Jilid VI dirilis 5 November 2015 berisi pengelolaan sumber daya alama atau pemberian pokok-pokok fasilitas dalam 9 kelompok serta penyederhanaan impor bahan baku obat dan makanan. Jilid VII dirilis 4 Desember 2015 berisi kemudahan izin investasi, keringanan pajak untuk pegawai industri padat karya, serta kemudahan mendapatkan sertifikat tanah.
Jilid VIII diliris 21 Desember 2015 berisi adanya "one map policy" atau satu peta pada tingkat nasional dengan skala 1:50.000, insentif dalam pembangunan kilang minyak, dan insentif sektor penerbangan dengan mengurangi bea masuk komponen pesawat terbang.

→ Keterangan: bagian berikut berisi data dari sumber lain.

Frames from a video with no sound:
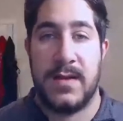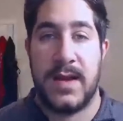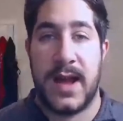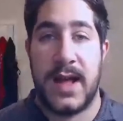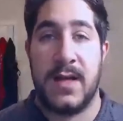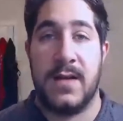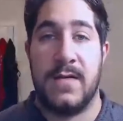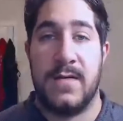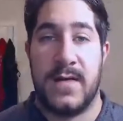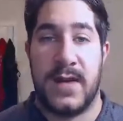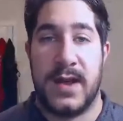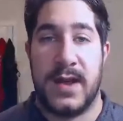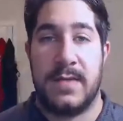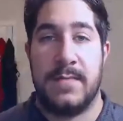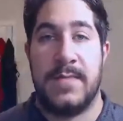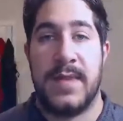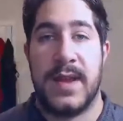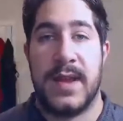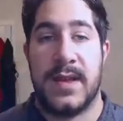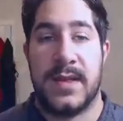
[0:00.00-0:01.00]
elevate,
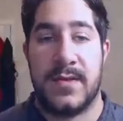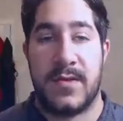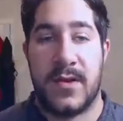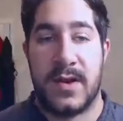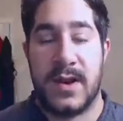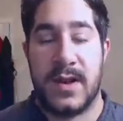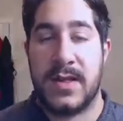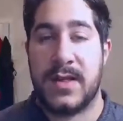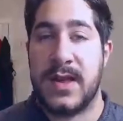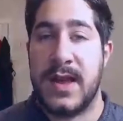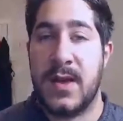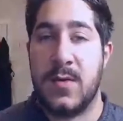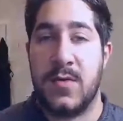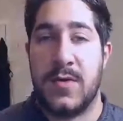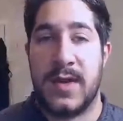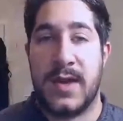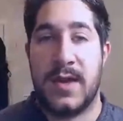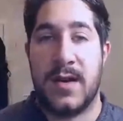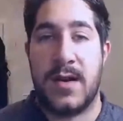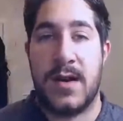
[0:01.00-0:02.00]
because they're going to stay where
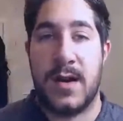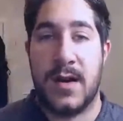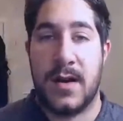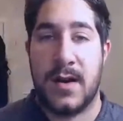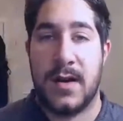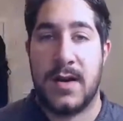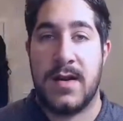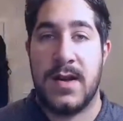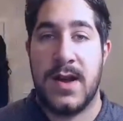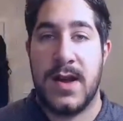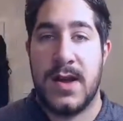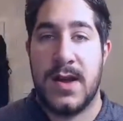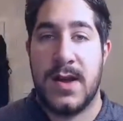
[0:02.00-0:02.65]
they are,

Terakhir, Jilid IX dirilis pada Kamis 21 Januari 2016 berisi tiga hal. Pertama, mempercepat pemenuhan kebutuhan listrik rakyat dengan memberikan dukungan pendanaan bagi PT Perusahan Listrik Negara (PLN) baik dalam penyertaan modal negara, penerusan pinjaman pemerintah, penerbitan obligasi, pinjaman dari lembaga keuangan dan fasilitas pembebasan pajak penghasilan (PPh) atas hasil revaluasi aset. Kedua, mendorong ketersediaan pasokan daging termasuk dengan mekanisme impor sambil menunggu tercapainya langkah-langkah peningkatan penyediaan dalam negeri. Ketiga, deregulasi lima kebijakan yang berkaitan logistik, mulai dari pengembangan usaha jasa penyelenggaraan pos komersial, penyatuan pembayaran jasa-jasa kepelabuhan secara elektronik, pembentukan badan pendorong ekspor usaha kecil dan menengah melalui sinergi BUMN, deregulasi untuk mendorong sistem pelayanan terpadu kepelabuhan secara elektronik dan kebijakan penggunaan mata uang rupiah untuk transaksi kegiatan transportasi.